* _REQUIREMENT_
Each record below is to be set down again precisely.

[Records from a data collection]
⁂
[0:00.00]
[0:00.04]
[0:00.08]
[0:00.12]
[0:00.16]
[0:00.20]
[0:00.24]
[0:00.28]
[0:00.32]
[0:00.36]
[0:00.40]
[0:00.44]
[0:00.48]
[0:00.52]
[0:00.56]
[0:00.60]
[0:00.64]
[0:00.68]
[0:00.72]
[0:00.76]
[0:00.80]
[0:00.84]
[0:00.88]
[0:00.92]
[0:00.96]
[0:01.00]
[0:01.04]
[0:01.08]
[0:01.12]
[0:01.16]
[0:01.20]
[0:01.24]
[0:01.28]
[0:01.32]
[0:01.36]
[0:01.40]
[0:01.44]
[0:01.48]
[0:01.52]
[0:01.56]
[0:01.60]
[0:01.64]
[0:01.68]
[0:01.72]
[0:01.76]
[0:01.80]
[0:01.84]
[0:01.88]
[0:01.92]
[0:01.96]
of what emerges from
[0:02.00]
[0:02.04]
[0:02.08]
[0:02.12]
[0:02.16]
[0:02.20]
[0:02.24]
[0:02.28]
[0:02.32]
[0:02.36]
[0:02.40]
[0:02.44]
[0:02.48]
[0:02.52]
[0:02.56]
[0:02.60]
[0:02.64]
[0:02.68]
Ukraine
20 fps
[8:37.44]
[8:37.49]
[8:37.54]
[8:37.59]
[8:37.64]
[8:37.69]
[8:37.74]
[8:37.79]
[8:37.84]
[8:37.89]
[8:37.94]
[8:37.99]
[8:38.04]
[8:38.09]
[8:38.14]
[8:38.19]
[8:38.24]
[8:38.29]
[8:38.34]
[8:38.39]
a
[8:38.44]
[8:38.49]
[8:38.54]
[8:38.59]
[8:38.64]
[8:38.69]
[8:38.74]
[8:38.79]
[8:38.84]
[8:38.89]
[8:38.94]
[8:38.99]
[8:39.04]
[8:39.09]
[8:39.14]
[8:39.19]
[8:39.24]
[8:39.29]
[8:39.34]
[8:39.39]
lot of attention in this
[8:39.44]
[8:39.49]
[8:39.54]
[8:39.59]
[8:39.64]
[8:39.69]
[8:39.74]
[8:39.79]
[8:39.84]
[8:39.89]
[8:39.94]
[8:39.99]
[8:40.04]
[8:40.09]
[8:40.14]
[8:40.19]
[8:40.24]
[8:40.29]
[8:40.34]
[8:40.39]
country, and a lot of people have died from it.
⁂
* _TASK SOLUTION_
[0:00.00]
[0:00.04]
[0:00.08]
[0:00.12]
[0:00.16]
[0:00.20]
[0:00.24]
[0:00.28]
[0:00.32]
[0:00.36]
[0:00.40]
[0:00.44]
[0:00.48]
[0:00.52]
[0:00.56]
[0:00.60]
[0:00.64]
[0:00.68]
[0:00.72]
[0:00.76]
[0:00.80]
[0:00.84]
[0:00.88]
[0:00.92]
[0:00.96]
[0:01.00]
[0:01.04]
[0:01.08]
[0:01.12]
[0:01.16]
[0:01.20]
[0:01.24]
[0:01.28]
[0:01.32]
[0:01.36]
[0:01.40]
[0:01.44]
[0:01.48]
[0:01.52]
[0:01.56]
[0:01.60]
[0:01.64]
[0:01.68]
[0:01.72]
[0:01.76]
[0:01.80]
[0:01.84]
[0:01.88]
[0:01.92]
[0:01.96]
of what emerges from
[0:02.00]
[0:02.04]
[0:02.08]
[0:02.12]
[0:02.16]
[0:02.20]
[0:02.24]
[0:02.28]
[0:02.32]
[0:02.36]
[0:02.40]
[0:02.44]
[0:02.48]
[0:02.52]
[0:02.56]
[0:02.60]
[0:02.64]
[0:02.68]
Ukraine
20 fps
[8:37.44]
[8:37.49]
[8:37.54]
[8:37.59]
[8:37.64]
[8:37.69]
[8:37.74]
[8:37.79]
[8:37.84]
[8:37.89]
[8:37.94]
[8:37.99]
[8:38.04]
[8:38.09]
[8:38.14]
[8:38.19]
[8:38.24]
[8:38.29]
[8:38.34]
[8:38.39]
a
[8:38.44]
[8:38.49]
[8:38.54]
[8:38.59]
[8:38.64]
[8:38.69]
[8:38.74]
[8:38.79]
[8:38.84]
[8:38.89]
[8:38.94]
[8:38.99]
[8:39.04]
[8:39.09]
[8:39.14]
[8:39.19]
[8:39.24]
[8:39.29]
[8:39.34]
[8:39.39]
lot of attention in this
[8:39.44]
[8:39.49]
[8:39.54]
[8:39.59]
[8:39.64]
[8:39.69]
[8:39.74]
[8:39.79]
[8:39.84]
[8:39.89]
[8:39.94]
[8:39.99]
[8:40.04]
[8:40.09]
[8:40.14]
[8:40.19]
[8:40.24]
[8:40.29]
[8:40.34]
[8:40.39]
country, and a lot of people have died from it.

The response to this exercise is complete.